Data excerpts below:
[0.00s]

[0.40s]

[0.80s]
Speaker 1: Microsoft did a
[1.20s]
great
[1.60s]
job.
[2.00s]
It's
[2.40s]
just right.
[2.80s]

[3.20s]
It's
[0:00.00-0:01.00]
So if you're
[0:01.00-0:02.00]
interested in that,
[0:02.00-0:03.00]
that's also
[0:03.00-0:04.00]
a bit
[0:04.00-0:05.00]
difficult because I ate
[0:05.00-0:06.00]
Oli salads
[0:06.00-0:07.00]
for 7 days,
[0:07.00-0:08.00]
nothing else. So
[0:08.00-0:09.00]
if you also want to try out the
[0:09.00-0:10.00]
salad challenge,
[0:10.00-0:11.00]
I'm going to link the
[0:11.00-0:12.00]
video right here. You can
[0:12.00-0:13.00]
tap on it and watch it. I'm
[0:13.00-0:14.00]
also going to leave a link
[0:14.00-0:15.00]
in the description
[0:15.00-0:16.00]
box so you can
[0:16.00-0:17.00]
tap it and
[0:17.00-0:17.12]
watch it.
End of Data excerpts.
#### Task directions
The entries above must each be repeated exactly.

#### Exercise response
[0.00s]

[0.40s]

[0.80s]
Speaker 1: Microsoft did a
[1.20s]
great
[1.60s]
job.
[2.00s]
It's
[2.40s]
just right.
[2.80s]

[3.20s]
It's
[0:00.00-0:01.00]
So if you're
[0:01.00-0:02.00]
interested in that,
[0:02.00-0:03.00]
that's also
[0:03.00-0:04.00]
a bit
[0:04.00-0:05.00]
difficult because I ate
[0:05.00-0:06.00]
Oli salads
[0:06.00-0:07.00]
for 7 days,
[0:07.00-0:08.00]
nothing else. So
[0:08.00-0:09.00]
if you also want to try out the
[0:09.00-0:10.00]
salad challenge,
[0:10.00-0:11.00]
I'm going to link the
[0:11.00-0:12.00]
video right here. You can
[0:12.00-0:13.00]
tap on it and watch it. I'm
[0:13.00-0:14.00]
also going to leave a link
[0:14.00-0:15.00]
in the description
[0:15.00-0:16.00]
box so you can
[0:16.00-0:17.00]
tap it and
[0:17.00-0:17.12]
watch it.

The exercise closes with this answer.